By DANIELLE CURTIS
dcurtis@fosters.com
ROCHESTER— Three
local businesses are working to help local youths stay drug and alcohol free
this week, teaming up with Bridging the Gaps Coalition, a drug prevention
organization in the city, and Spaulding High School in honor of Red Ribbon
Week.
While many local businesses are displaying red ribbons on their storefront and
drug free messages on their billboards this week, these three businesses —
Bella Fresca Pizza, Dr. Mark Ellis, chiropractor, and Rochester Recreation
Shotokan Karate Club — are providing discounts to middle and high school
students who sign a drug free pledge.
According to Jennie Seyer O'Connell at Bridging the Gaps Coalition, this year's
focus of Red Ribbon Week has been to get the community involved.
Seyer O'Connell said that according to a survey middle school and high school
students take regarding their use of alcohol, drugs, and other risky behaviors,
only about 40 percent of Rochester students said they feel like they matter in
the community.
While this percentage is on par with students in the rest of the state, Seyer
O'Connell said she wanted to do something about it.
"Getting businesses involved (in Red Ribbon Week) is a great way of
showing youth that they do matter, and that Rochester wants to see them make
healthy decisions," she said. "It's great to see business support
behind it."
The initiative will also aim at reminding students of their drug free pledge,
Seyer O'Connell said.

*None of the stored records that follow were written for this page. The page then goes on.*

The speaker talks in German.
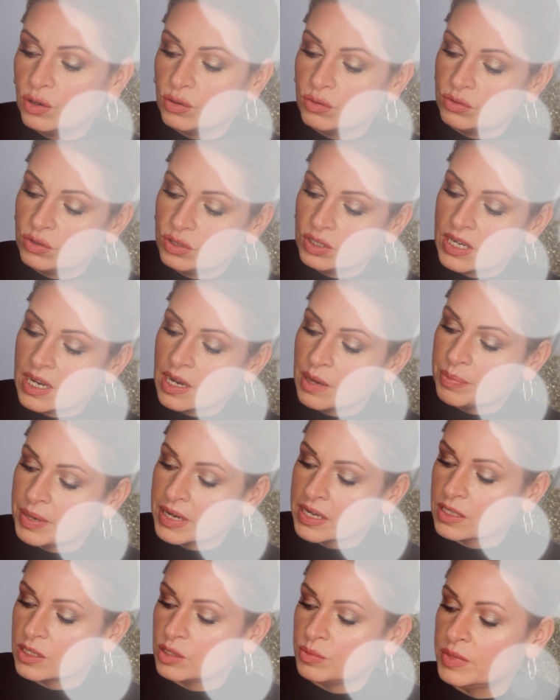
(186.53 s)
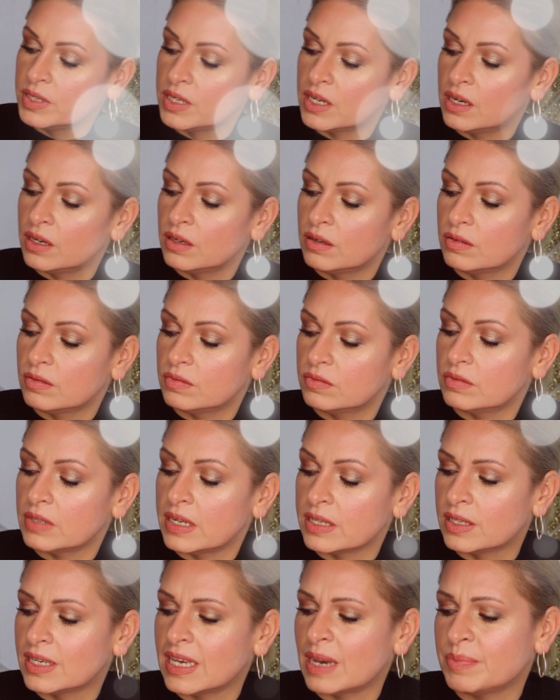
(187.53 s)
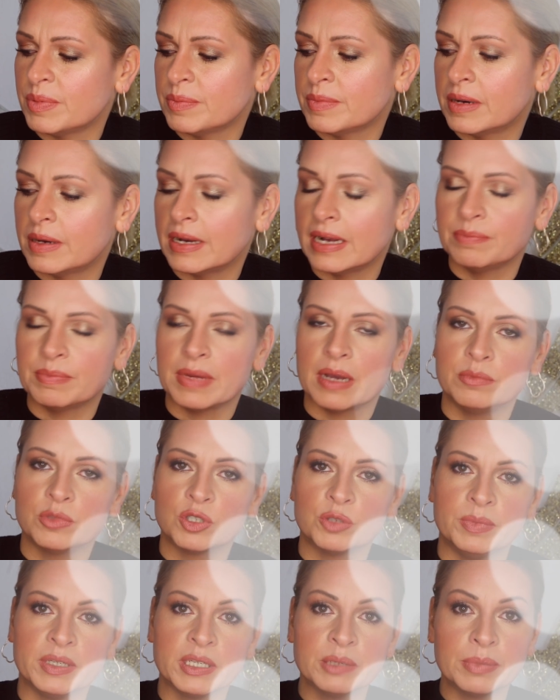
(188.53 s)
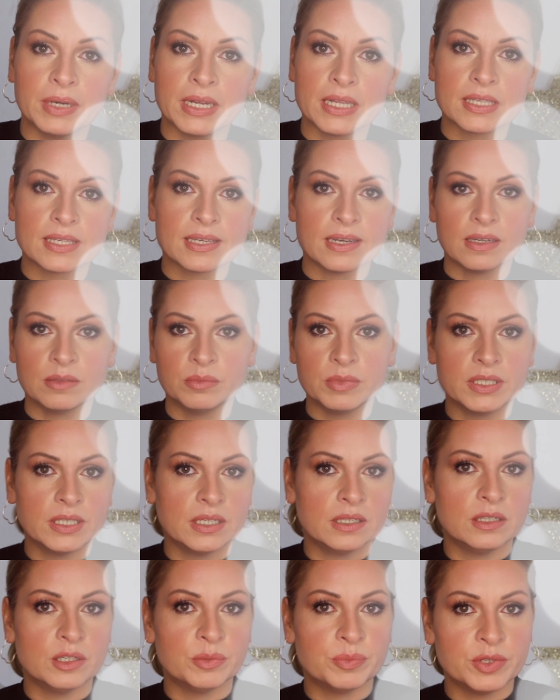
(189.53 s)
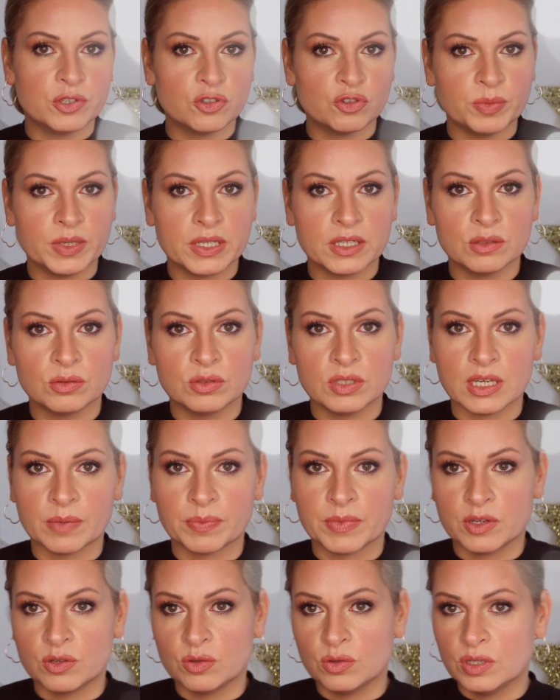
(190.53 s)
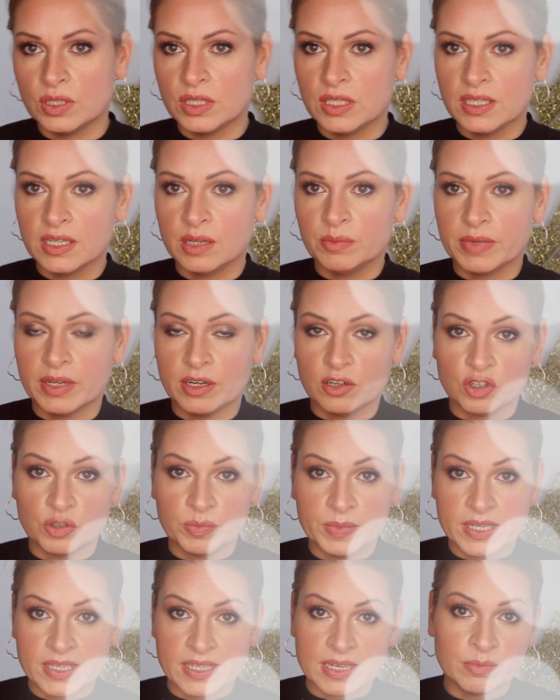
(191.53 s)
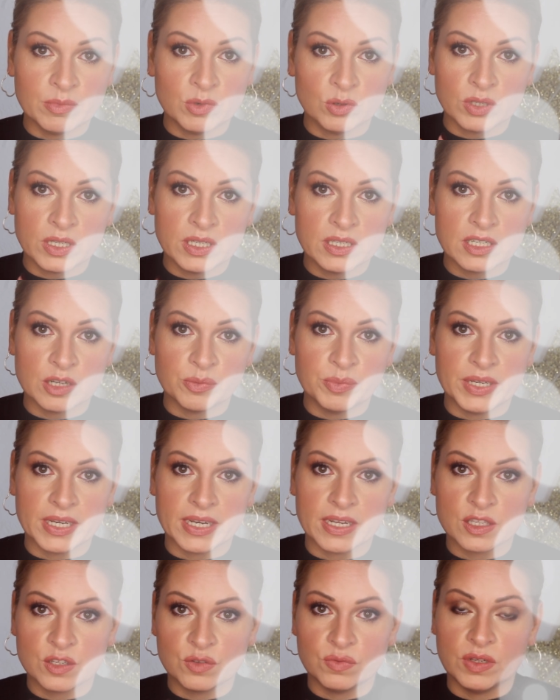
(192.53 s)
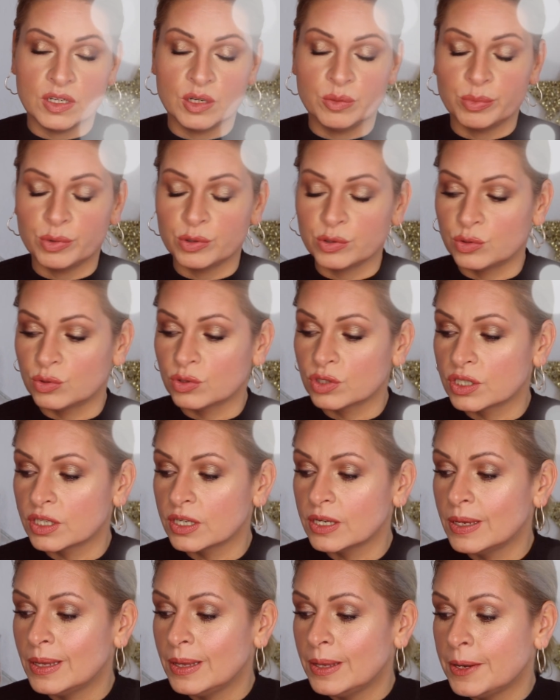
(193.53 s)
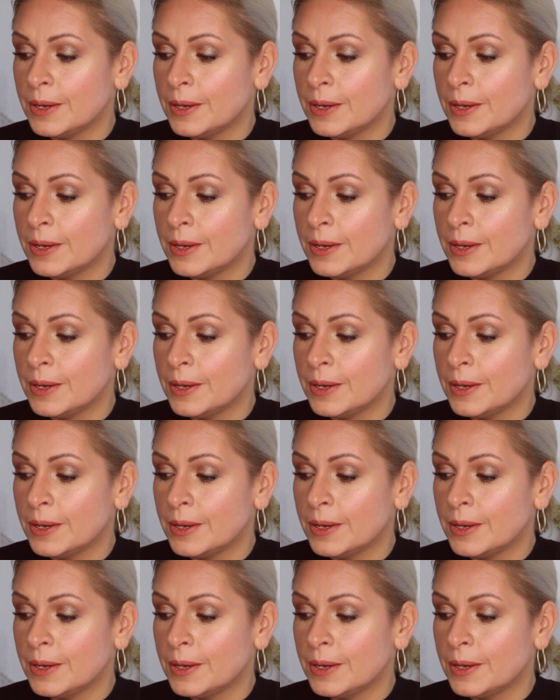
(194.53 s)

Und da packe ich mir dann, also ich habe immer an meinem Schminkplatz Sachen, mit denen ich mich schminke. Und ich habe natürlich hier in meiner Schminksammlung hinter mir ganz viele Produkte.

When students sign the pledge, they will be given a
pledge card, which will have coupons to the participating businesses attached.
The business owners say they are happy to get involved in keeping Lilac City
youths safe and healthy.
Ellis, who is giving students who sign the pledge a free chiropractic
evaluation, said he decided to get involved in Red Ribbon Week because with his
and his wife's work with youths in the community, he has seen the issues that drugs
and alcohol can cause first hand.
"You could hear that kids are having problems, but my wife and I, we're
living in them," he said.
Ellis said that having not had alcohol in more than 20 years and having never
used recreational drugs himself, he hopes to be a positive role model for
youths in the community and show them that there is no need to use either
substance.
"It doesn't seem like it's something your body requires, so if I can do
it, why can't you do it?" Ellis said. "I'm not some superhero, I'm
just a mortal man with my own challenges just like everybody else. It's not
difficult to understand that alcohol and drugs suck."
Ellis said he hopes that hearing drug free messages from local business owners,
as opposed to the police or school officials, will help the message sink in,
saying that many youths feel that police and teachers are simply doing their
job when urging them to stay away from substance use.
"If that voice comes from chiropractor, or the dentist down the street,
then their voices are more credible (to youth)," he said.
Lead instructor at the Shotokan Karate Club, Steve Warren, said he, too, was
happy to get involved with Red Ribbon Week and that he hopes to show youths the
community is concerned with their health.
"In general, drug awareness is part of what we do for our members and for
troubled kids in the area to try to control that behavior," Warren said.
Warren said that as a nonprofit that has been a part of the city for 35 years,
members of the Karate Club like to give back to the community and that he is
always looking for such an opportunity.
"This is the kind of thing we try to help sponsor," Warren said.
The Karate Club will be giving any student who signs the drug free pledge a few
weeks of free karate training.
Bella Fresca will also be giving local students a deal for signing the pledge,
offering them 10 percent off any purchase.
Staff at the restaurant said they, like Ellis and Warren, are hoping to inspire
local youths to make healthy decisions and stay away from drugs and alcohol.
Students who signed the pledge each received a pledge card with coupons to each
of the three participating businesses attached.